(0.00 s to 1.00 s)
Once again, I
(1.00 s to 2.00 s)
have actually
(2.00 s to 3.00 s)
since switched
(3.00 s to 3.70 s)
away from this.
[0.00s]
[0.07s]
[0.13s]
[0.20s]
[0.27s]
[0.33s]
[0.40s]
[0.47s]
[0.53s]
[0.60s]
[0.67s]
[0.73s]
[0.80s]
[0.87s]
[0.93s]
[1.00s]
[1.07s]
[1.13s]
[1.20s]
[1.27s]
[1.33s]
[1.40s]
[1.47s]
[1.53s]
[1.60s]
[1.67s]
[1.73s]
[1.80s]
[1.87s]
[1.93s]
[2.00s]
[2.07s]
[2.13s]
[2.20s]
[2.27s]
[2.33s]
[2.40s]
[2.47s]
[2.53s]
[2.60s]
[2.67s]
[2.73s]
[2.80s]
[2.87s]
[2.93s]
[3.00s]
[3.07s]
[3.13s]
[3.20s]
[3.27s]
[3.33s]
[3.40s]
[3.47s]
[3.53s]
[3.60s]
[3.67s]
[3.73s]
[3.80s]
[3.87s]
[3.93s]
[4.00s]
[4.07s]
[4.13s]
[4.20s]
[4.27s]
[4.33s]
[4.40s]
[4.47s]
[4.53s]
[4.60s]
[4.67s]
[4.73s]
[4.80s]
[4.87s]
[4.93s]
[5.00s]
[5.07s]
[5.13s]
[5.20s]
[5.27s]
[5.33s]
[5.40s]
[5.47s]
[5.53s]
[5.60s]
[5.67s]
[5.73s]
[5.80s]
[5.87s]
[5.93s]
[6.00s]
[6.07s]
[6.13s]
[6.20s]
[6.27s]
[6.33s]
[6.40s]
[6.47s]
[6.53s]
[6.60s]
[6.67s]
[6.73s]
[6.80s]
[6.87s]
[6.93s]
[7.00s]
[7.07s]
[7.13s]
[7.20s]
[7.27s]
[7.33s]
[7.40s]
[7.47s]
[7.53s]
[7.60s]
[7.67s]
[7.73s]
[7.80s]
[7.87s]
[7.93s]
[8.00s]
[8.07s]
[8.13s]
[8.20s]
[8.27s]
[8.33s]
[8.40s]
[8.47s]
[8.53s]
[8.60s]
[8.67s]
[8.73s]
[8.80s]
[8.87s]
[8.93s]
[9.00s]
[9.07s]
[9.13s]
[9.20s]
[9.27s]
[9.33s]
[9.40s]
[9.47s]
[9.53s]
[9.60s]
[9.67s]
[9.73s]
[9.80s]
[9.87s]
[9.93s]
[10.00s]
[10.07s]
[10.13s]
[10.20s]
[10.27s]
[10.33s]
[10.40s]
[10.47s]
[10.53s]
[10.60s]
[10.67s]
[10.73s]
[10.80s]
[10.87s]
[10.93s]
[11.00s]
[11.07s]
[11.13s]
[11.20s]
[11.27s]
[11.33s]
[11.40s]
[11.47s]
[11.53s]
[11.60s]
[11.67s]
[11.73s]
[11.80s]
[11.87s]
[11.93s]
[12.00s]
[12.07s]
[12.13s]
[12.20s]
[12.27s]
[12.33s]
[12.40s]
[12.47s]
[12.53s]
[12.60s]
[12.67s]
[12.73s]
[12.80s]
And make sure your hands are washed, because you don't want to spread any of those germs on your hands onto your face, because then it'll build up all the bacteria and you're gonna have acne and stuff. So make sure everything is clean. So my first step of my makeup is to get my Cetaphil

**Task statement:**
Set down all of the lines above without altering a word.

**The completed task:**
(0.00 s to 1.00 s)
Once again, I
(1.00 s to 2.00 s)
have actually
(2.00 s to 3.00 s)
since switched
(3.00 s to 3.70 s)
away from this.
[0.00s]
[0.07s]
[0.13s]
[0.20s]
[0.27s]
[0.33s]
[0.40s]
[0.47s]
[0.53s]
[0.60s]
[0.67s]
[0.73s]
[0.80s]
[0.87s]
[0.93s]
[1.00s]
[1.07s]
[1.13s]
[1.20s]
[1.27s]
[1.33s]
[1.40s]
[1.47s]
[1.53s]
[1.60s]
[1.67s]
[1.73s]
[1.80s]
[1.87s]
[1.93s]
[2.00s]
[2.07s]
[2.13s]
[2.20s]
[2.27s]
[2.33s]
[2.40s]
[2.47s]
[2.53s]
[2.60s]
[2.67s]
[2.73s]
[2.80s]
[2.87s]
[2.93s]
[3.00s]
[3.07s]
[3.13s]
[3.20s]
[3.27s]
[3.33s]
[3.40s]
[3.47s]
[3.53s]
[3.60s]
[3.67s]
[3.73s]
[3.80s]
[3.87s]
[3.93s]
[4.00s]
[4.07s]
[4.13s]
[4.20s]
[4.27s]
[4.33s]
[4.40s]
[4.47s]
[4.53s]
[4.60s]
[4.67s]
[4.73s]
[4.80s]
[4.87s]
[4.93s]
[5.00s]
[5.07s]
[5.13s]
[5.20s]
[5.27s]
[5.33s]
[5.40s]
[5.47s]
[5.53s]
[5.60s]
[5.67s]
[5.73s]
[5.80s]
[5.87s]
[5.93s]
[6.00s]
[6.07s]
[6.13s]
[6.20s]
[6.27s]
[6.33s]
[6.40s]
[6.47s]
[6.53s]
[6.60s]
[6.67s]
[6.73s]
[6.80s]
[6.87s]
[6.93s]
[7.00s]
[7.07s]
[7.13s]
[7.20s]
[7.27s]
[7.33s]
[7.40s]
[7.47s]
[7.53s]
[7.60s]
[7.67s]
[7.73s]
[7.80s]
[7.87s]
[7.93s]
[8.00s]
[8.07s]
[8.13s]
[8.20s]
[8.27s]
[8.33s]
[8.40s]
[8.47s]
[8.53s]
[8.60s]
[8.67s]
[8.73s]
[8.80s]
[8.87s]
[8.93s]
[9.00s]
[9.07s]
[9.13s]
[9.20s]
[9.27s]
[9.33s]
[9.40s]
[9.47s]
[9.53s]
[9.60s]
[9.67s]
[9.73s]
[9.80s]
[9.87s]
[9.93s]
[10.00s]
[10.07s]
[10.13s]
[10.20s]
[10.27s]
[10.33s]
[10.40s]
[10.47s]
[10.53s]
[10.60s]
[10.67s]
[10.73s]
[10.80s]
[10.87s]
[10.93s]
[11.00s]
[11.07s]
[11.13s]
[11.20s]
[11.27s]
[11.33s]
[11.40s]
[11.47s]
[11.53s]
[11.60s]
[11.67s]
[11.73s]
[11.80s]
[11.87s]
[11.93s]
[12.00s]
[12.07s]
[12.13s]
[12.20s]
[12.27s]
[12.33s]
[12.40s]
[12.47s]
[12.53s]
[12.60s]
[12.67s]
[12.73s]
[12.80s]
And make sure your hands are washed, because you don't want to spread any of those germs on your hands onto your face, because then it'll build up all the bacteria and you're gonna have acne and stuff. So make sure everything is clean. So my first step of my makeup is to get my Cetaphil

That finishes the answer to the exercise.